Your task ▸
The data below should be repeated exactly and in full.

Data provided ▸

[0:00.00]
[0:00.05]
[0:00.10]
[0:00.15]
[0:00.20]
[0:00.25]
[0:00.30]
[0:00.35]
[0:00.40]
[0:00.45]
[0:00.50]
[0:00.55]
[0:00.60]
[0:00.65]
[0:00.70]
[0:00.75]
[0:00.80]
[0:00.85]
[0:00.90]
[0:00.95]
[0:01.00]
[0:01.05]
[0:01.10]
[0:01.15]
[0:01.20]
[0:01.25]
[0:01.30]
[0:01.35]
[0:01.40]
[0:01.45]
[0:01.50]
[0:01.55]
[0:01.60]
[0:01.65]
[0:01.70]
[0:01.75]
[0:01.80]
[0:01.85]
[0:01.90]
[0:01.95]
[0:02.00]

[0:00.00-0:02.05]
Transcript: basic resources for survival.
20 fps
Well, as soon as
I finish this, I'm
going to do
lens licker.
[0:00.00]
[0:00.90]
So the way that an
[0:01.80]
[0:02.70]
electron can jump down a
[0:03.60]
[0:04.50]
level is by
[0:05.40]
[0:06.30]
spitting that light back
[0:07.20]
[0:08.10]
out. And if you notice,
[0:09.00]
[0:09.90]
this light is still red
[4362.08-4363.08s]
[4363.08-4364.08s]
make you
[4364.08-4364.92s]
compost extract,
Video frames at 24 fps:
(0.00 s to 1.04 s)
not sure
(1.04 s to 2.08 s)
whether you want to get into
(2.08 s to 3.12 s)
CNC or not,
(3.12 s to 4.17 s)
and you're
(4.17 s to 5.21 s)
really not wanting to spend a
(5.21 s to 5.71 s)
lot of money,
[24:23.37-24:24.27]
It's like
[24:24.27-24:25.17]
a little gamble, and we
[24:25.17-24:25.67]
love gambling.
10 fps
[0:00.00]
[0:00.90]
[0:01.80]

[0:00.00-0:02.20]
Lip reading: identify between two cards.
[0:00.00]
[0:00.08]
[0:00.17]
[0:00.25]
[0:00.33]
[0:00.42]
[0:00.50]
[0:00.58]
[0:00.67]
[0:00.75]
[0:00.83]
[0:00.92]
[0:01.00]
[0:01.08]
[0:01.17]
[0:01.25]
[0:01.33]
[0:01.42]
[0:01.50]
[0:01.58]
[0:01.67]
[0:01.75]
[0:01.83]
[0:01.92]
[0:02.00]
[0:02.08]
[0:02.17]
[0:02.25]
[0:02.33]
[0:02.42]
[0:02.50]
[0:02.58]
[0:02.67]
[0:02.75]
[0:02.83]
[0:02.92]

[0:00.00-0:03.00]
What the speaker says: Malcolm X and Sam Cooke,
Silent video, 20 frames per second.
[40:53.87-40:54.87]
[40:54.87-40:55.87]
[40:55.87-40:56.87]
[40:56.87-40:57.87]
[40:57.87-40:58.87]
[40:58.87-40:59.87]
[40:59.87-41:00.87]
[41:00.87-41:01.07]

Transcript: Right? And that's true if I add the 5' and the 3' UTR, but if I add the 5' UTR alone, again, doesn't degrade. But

Written solution ▸
[0:00.00]
[0:00.05]
[0:00.10]
[0:00.15]
[0:00.20]
[0:00.25]
[0:00.30]
[0:00.35]
[0:00.40]
[0:00.45]
[0:00.50]
[0:00.55]
[0:00.60]
[0:00.65]
[0:00.70]
[0:00.75]
[0:00.80]
[0:00.85]
[0:00.90]
[0:00.95]
[0:01.00]
[0:01.05]
[0:01.10]
[0:01.15]
[0:01.20]
[0:01.25]
[0:01.30]
[0:01.35]
[0:01.40]
[0:01.45]
[0:01.50]
[0:01.55]
[0:01.60]
[0:01.65]
[0:01.70]
[0:01.75]
[0:01.80]
[0:01.85]
[0:01.90]
[0:01.95]
[0:02.00]

[0:00.00-0:02.05]
Transcript: basic resources for survival.
20 fps
Well, as soon as
I finish this, I'm
going to do
lens licker.
[0:00.00]
[0:00.90]
So the way that an
[0:01.80]
[0:02.70]
electron can jump down a
[0:03.60]
[0:04.50]
level is by
[0:05.40]
[0:06.30]
spitting that light back
[0:07.20]
[0:08.10]
out. And if you notice,
[0:09.00]
[0:09.90]
this light is still red
[4362.08-4363.08s]
[4363.08-4364.08s]
make you
[4364.08-4364.92s]
compost extract,
Video frames at 24 fps:
(0.00 s to 1.04 s)
not sure
(1.04 s to 2.08 s)
whether you want to get into
(2.08 s to 3.12 s)
CNC or not,
(3.12 s to 4.17 s)
and you're
(4.17 s to 5.21 s)
really not wanting to spend a
(5.21 s to 5.71 s)
lot of money,
[24:23.37-24:24.27]
It's like
[24:24.27-24:25.17]
a little gamble, and we
[24:25.17-24:25.67]
love gambling.
10 fps
[0:00.00]
[0:00.90]
[0:01.80]

[0:00.00-0:02.20]
Lip reading: identify between two cards.
[0:00.00]
[0:00.08]
[0:00.17]
[0:00.25]
[0:00.33]
[0:00.42]
[0:00.50]
[0:00.58]
[0:00.67]
[0:00.75]
[0:00.83]
[0:00.92]
[0:01.00]
[0:01.08]
[0:01.17]
[0:01.25]
[0:01.33]
[0:01.42]
[0:01.50]
[0:01.58]
[0:01.67]
[0:01.75]
[0:01.83]
[0:01.92]
[0:02.00]
[0:02.08]
[0:02.17]
[0:02.25]
[0:02.33]
[0:02.42]
[0:02.50]
[0:02.58]
[0:02.67]
[0:02.75]
[0:02.83]
[0:02.92]

[0:00.00-0:03.00]
What the speaker says: Malcolm X and Sam Cooke,
Silent video, 20 frames per second.
[40:53.87-40:54.87]
[40:54.87-40:55.87]
[40:55.87-40:56.87]
[40:56.87-40:57.87]
[40:57.87-40:58.87]
[40:58.87-40:59.87]
[40:59.87-41:00.87]
[41:00.87-41:01.07]

Transcript: Right? And that's true if I add the 5' and the 3' UTR, but if I add the 5' UTR alone, again, doesn't degrade. But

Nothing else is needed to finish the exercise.